APA - Austria Presse Agentur

Edtstadler warnt vor "Tribunal" und "Konzentrationsregierung"

08. Okt 2021 · Lesedauer 2 min

Verfassungsministerin Karoline Edtstadler (ÖVP) sieht rund um die Ermittlungen gegen Bundeskanzler Sebastian Kurz (ÖVP) die Unabhängigkeit der Justiz gefährdet. In dem Schreiben warnt sie vor einem "Tribunal" und einer "Konzentrationsregierung".

In einem schriftlichen Statement Verfassungsministerin Karoline Edtstadler (ÖVP) an, dass es durch die Veröffentlichung von Verfahrensdetails zu einem "Tribunal" gekommen sei. Gleichzeitig warnt Edtstadler vor einer Konzentrationsregierung der anderen Parlamentsparteien.

"Erwarte mir, dass Prinzip der Unschuldsvermutung gelebt wird"

Eine entsprechende Zusammenarbeit von SPÖ, FPÖ, Grünen und NEOS hätte nicht zum Ziel, konstruktiv für das Land zu arbeiten: "Sie hat einzig und allein zum Ziel, Sebastian Kurz als Bundeskanzler zu verhindern." Eine derartige Konstellation würde dem Willen der Bevölkerung widersprechen, schreibt Edtstadler.

In einer Demokratie zähle allen voran der Wille der Wählerinnen und Wähler. Bei den letzten beiden Urnengängen hätten diese ihren Willen sehr deutlich gemacht und Sebastian Kurz und die Volkspartei zwei Mal zur stärksten Kraft im Land gewählt: "Bei aller Aufregung sollten wir das nicht vergessen. Es ist der demokratische Wille, dass die Regierung ihre Arbeit für Österreich verrichten kann."

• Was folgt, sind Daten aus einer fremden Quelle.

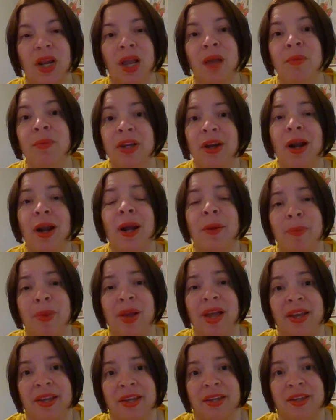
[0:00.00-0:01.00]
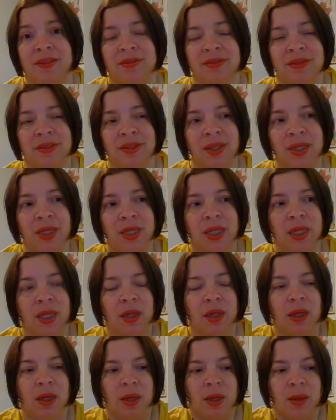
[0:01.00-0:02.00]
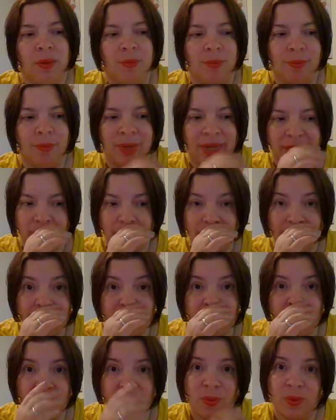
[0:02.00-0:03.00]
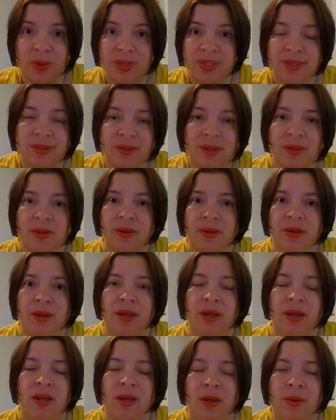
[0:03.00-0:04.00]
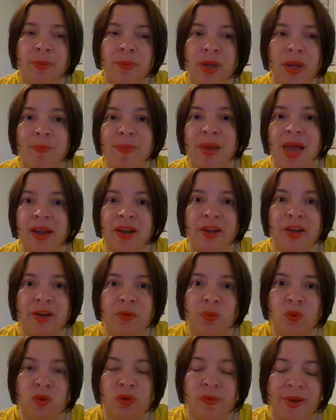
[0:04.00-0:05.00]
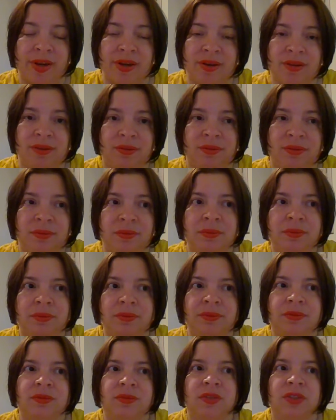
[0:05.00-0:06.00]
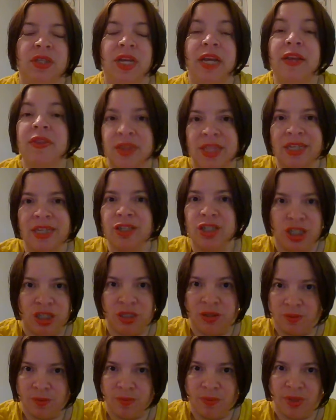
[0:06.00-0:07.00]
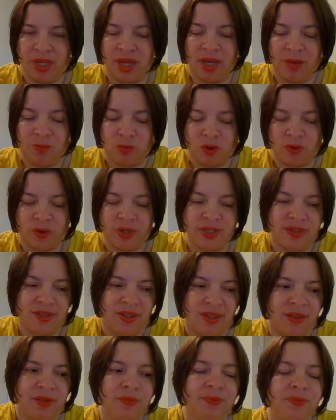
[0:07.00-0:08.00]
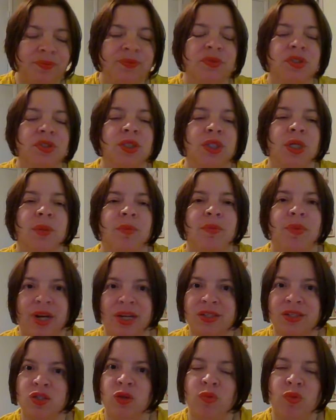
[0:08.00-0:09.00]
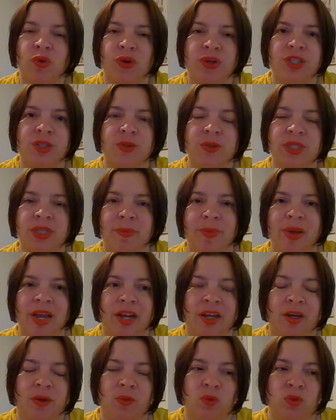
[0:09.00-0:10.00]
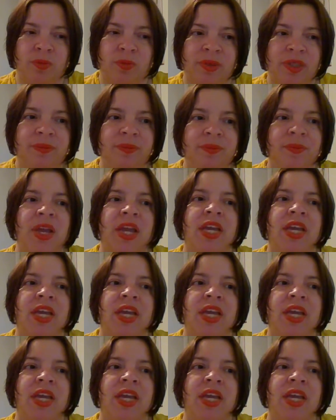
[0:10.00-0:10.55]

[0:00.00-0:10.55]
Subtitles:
I mean, are pagan. My grandmother was a pagan woman. Then she became Christian, but at some point she was a pagan woman.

ÖVP macht die Mauer für Kurz

Weiters pochte die Ministerin auf das Prinzip der Unschuldsvermutung. Wer diese nicht respektiere, respektiere den Rechtsstaat nicht: "Ich erwarte mir daher als Verfassungsministerin und als ehemalige Richterin, dass das Prinzip der Unschuldsvermutung in unserem Land gelebt wird und nicht nur ein Lippenbekenntnis in Sonntagsreden bleibt, oder zum berühmten Stehsatz 'Es gilt die Unschuldsvermutung' am Ende der Berichterstattung verkommt." Auch ÖVP-Klubobmann August Wöginger betonte im "Ö1-Morgenjournal", dass er bei den Vorwürfen keine Brücken zu Kanzler Kurz sehe. Die "Konstruktionen" der WKStA seien für ihn "nicht nachvollziehbar".